Records provided:
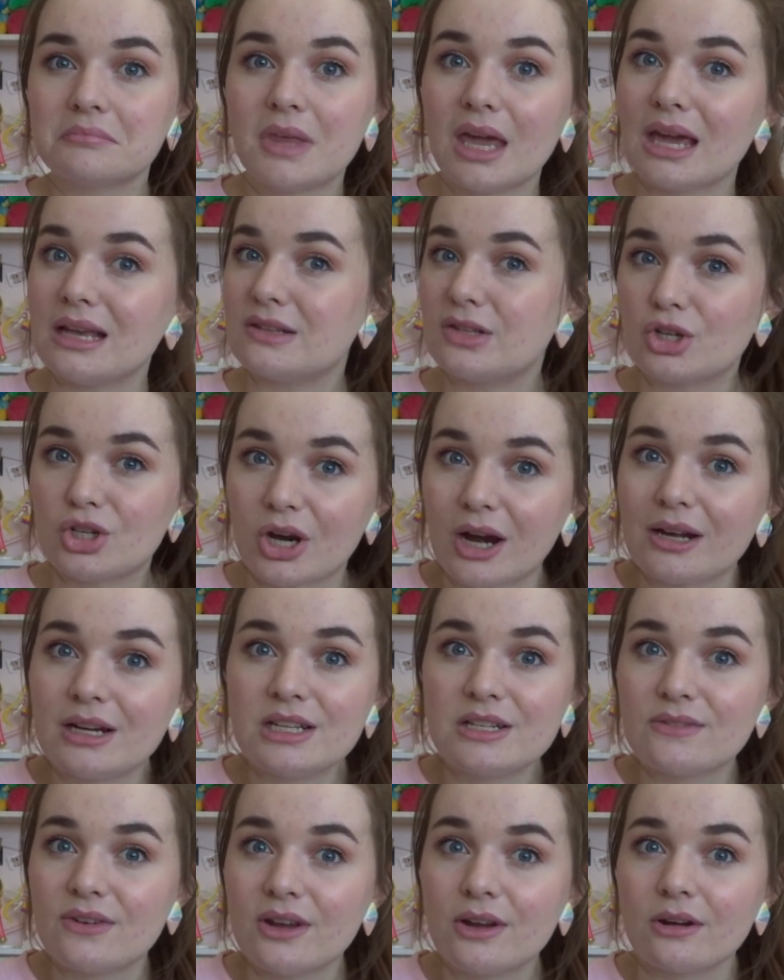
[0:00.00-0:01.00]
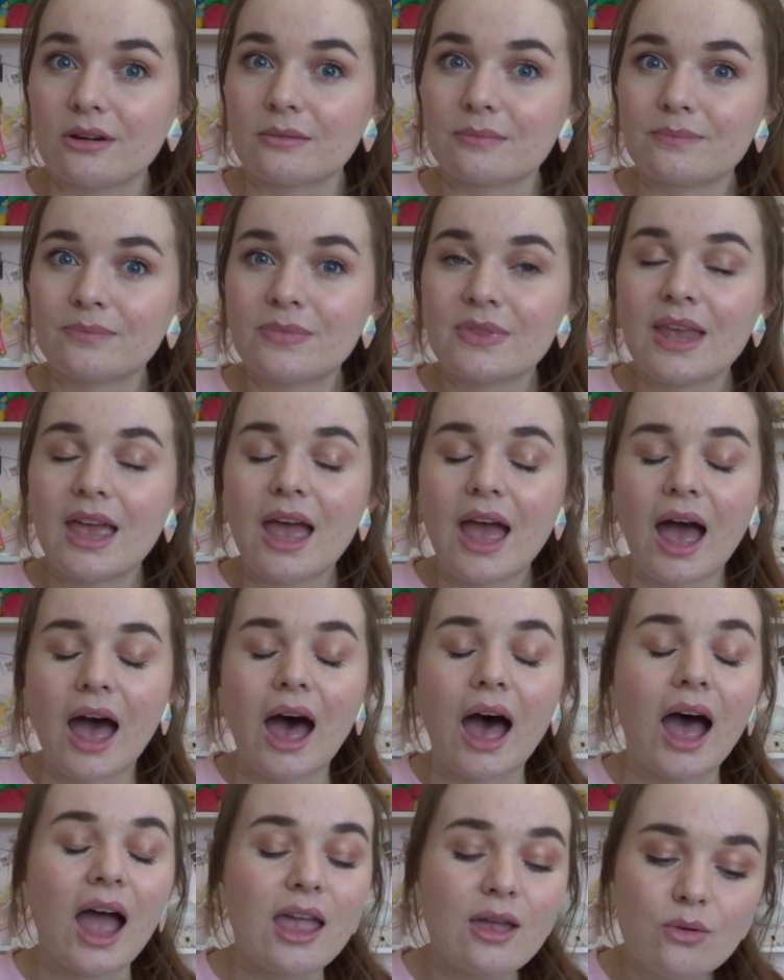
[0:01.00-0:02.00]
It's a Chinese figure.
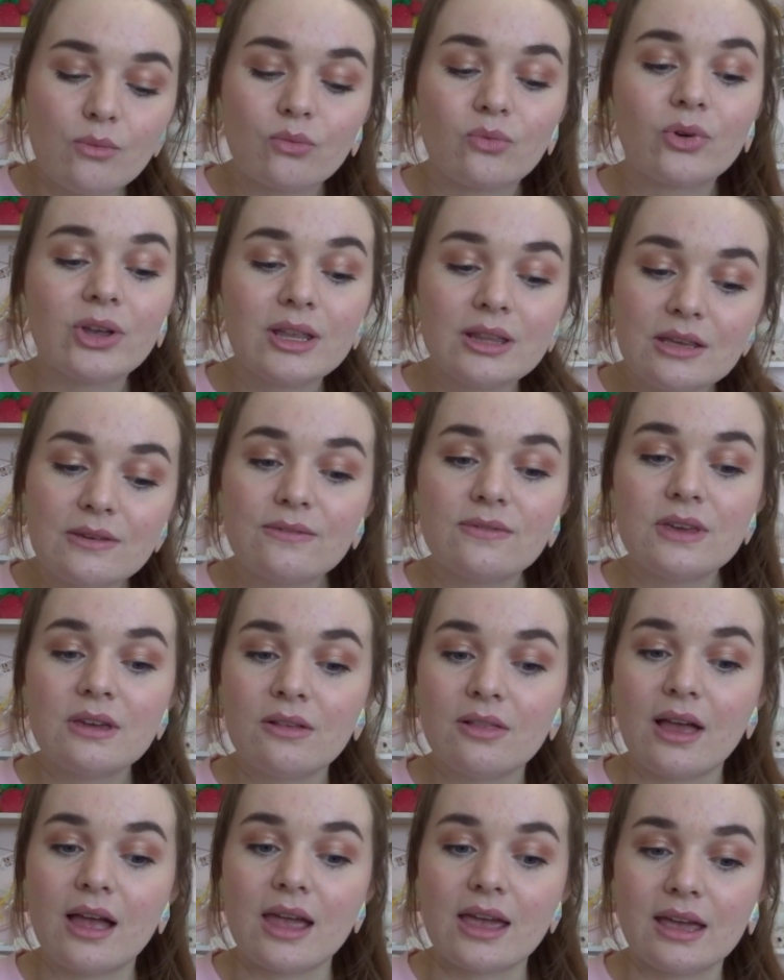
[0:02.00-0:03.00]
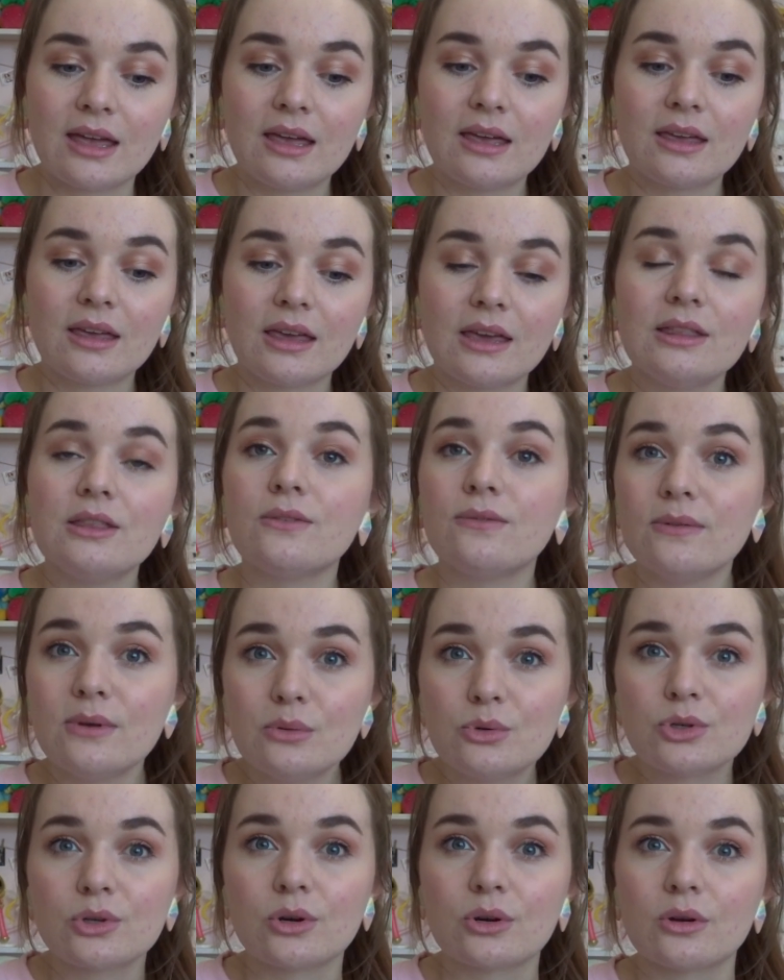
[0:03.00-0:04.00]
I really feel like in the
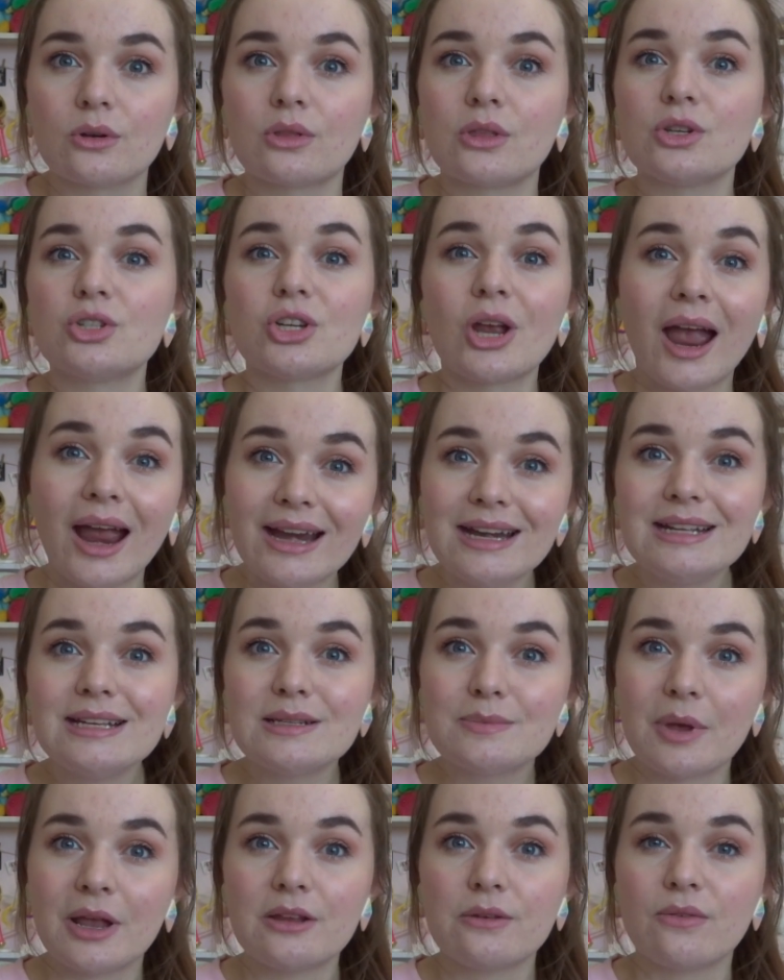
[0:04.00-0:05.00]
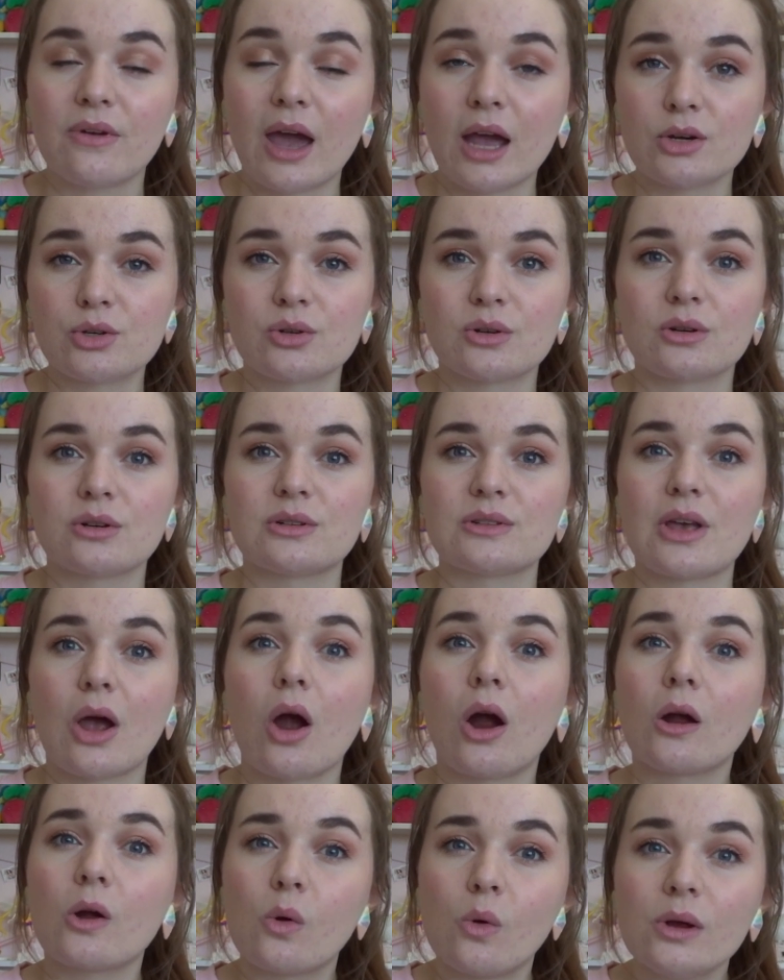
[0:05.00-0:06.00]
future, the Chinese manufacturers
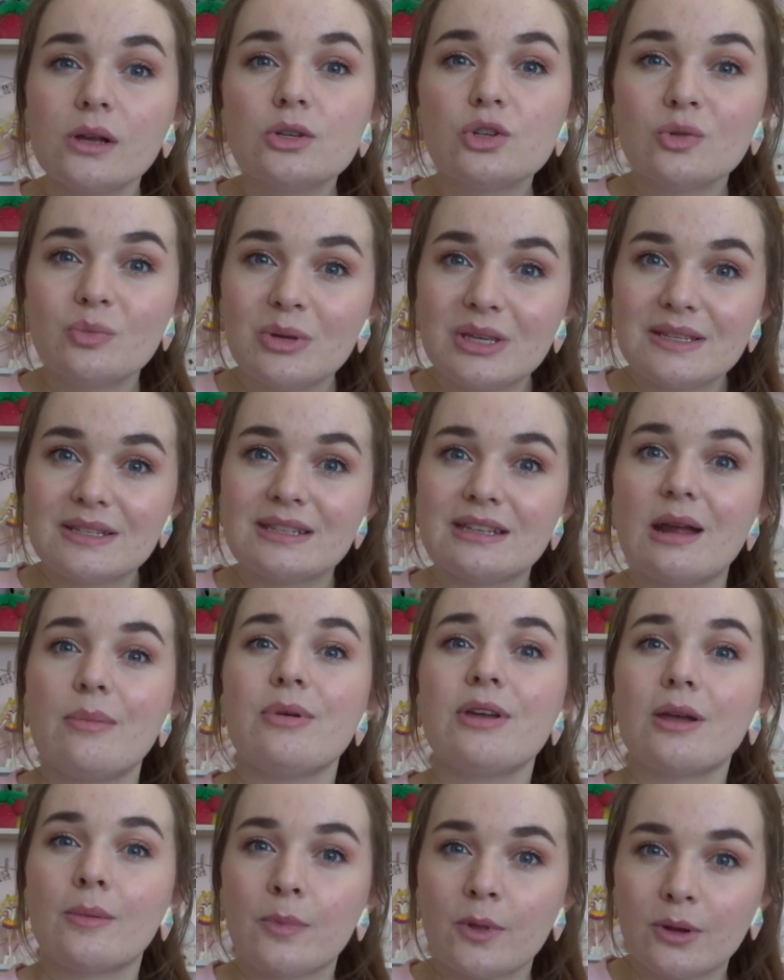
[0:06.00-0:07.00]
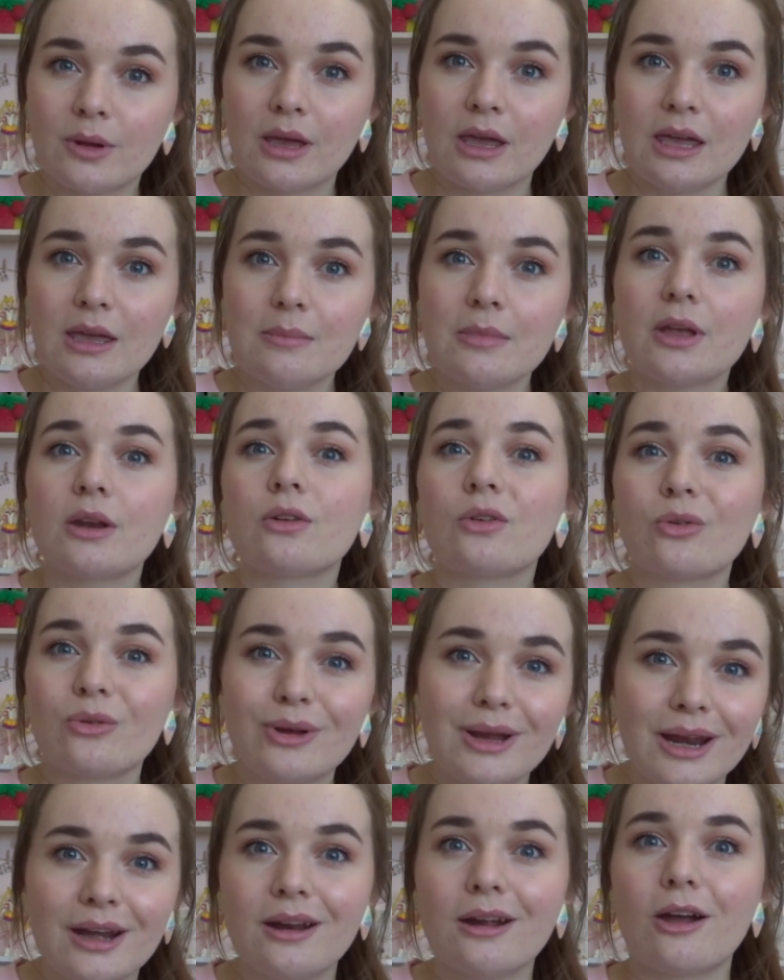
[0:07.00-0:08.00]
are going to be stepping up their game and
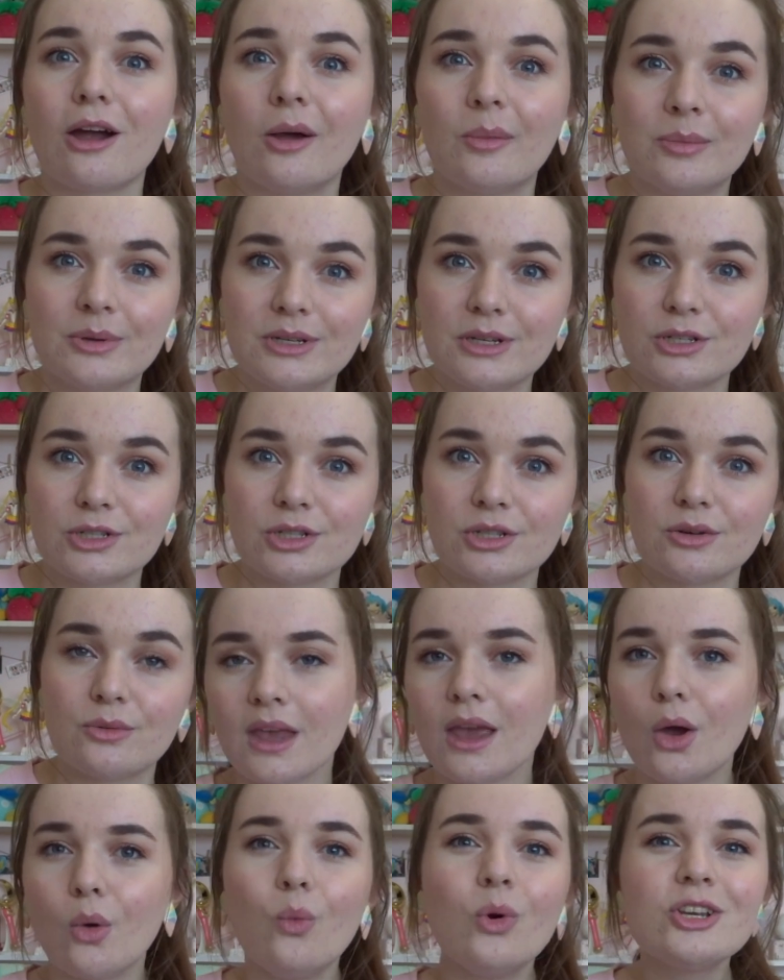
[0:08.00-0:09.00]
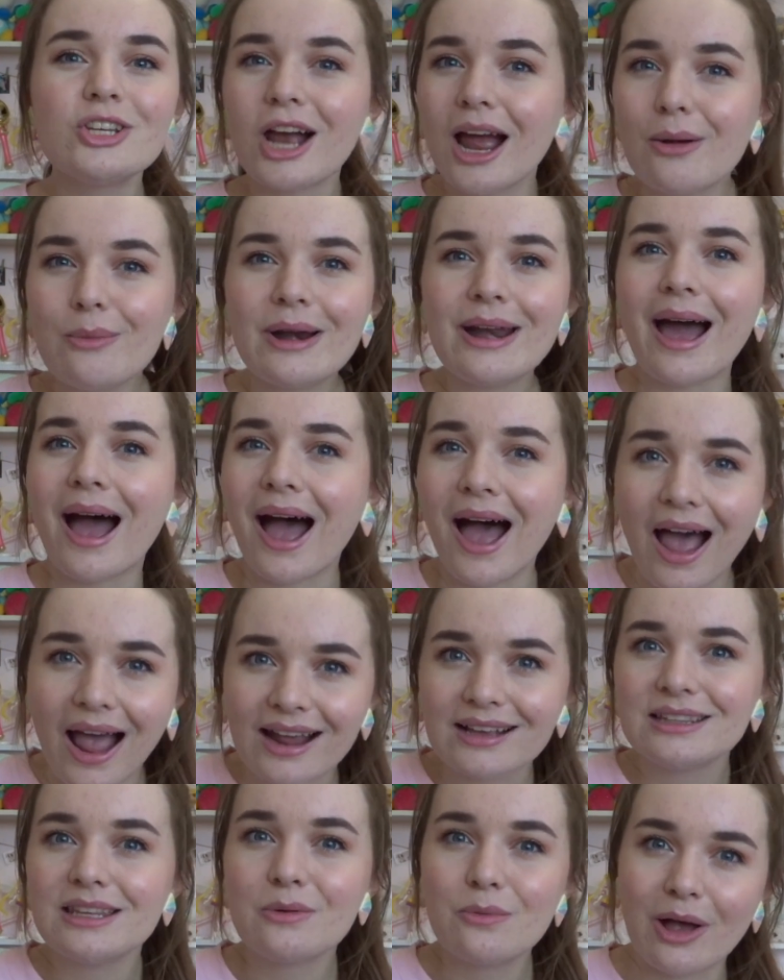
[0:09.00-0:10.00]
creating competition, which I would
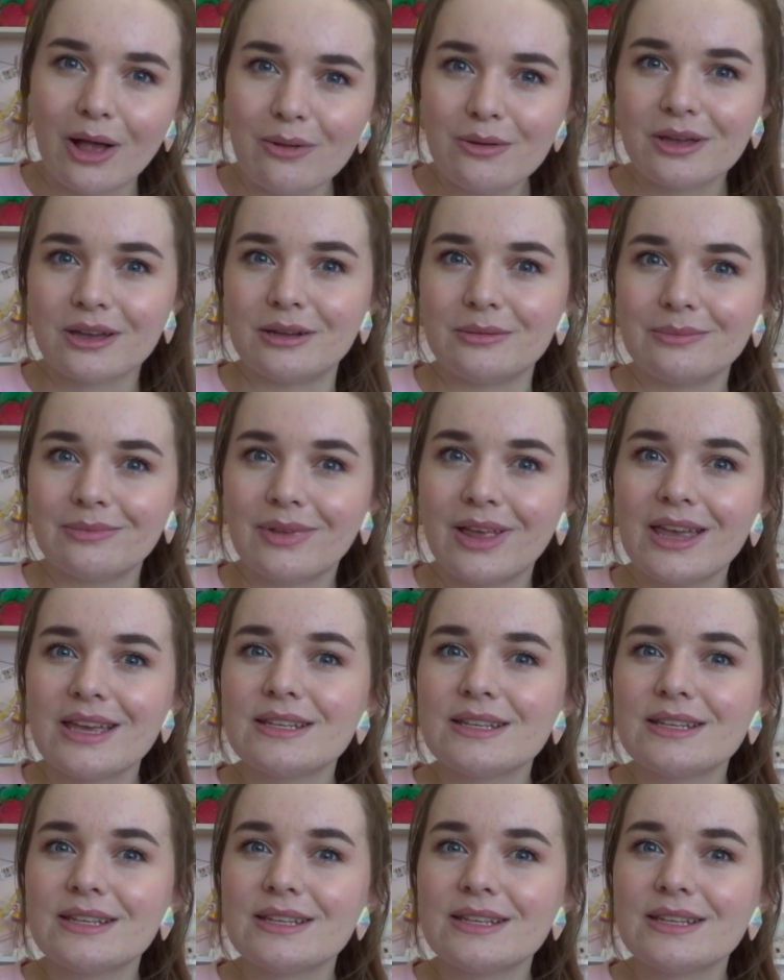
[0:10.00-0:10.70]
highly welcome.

Problem requirements: Your answer must be the lines from the one containing "[0:06.00-0:07.00]" through the last line of the listing above, restated word for word, with no pictures.

Answer to this exercise:
[0:06.00-0:07.00]
[0:07.00-0:08.00]
are going to be stepping up their game and
[0:08.00-0:09.00]
[0:09.00-0:10.00]
creating competition, which I would
[0:10.00-0:10.70]
highly welcome.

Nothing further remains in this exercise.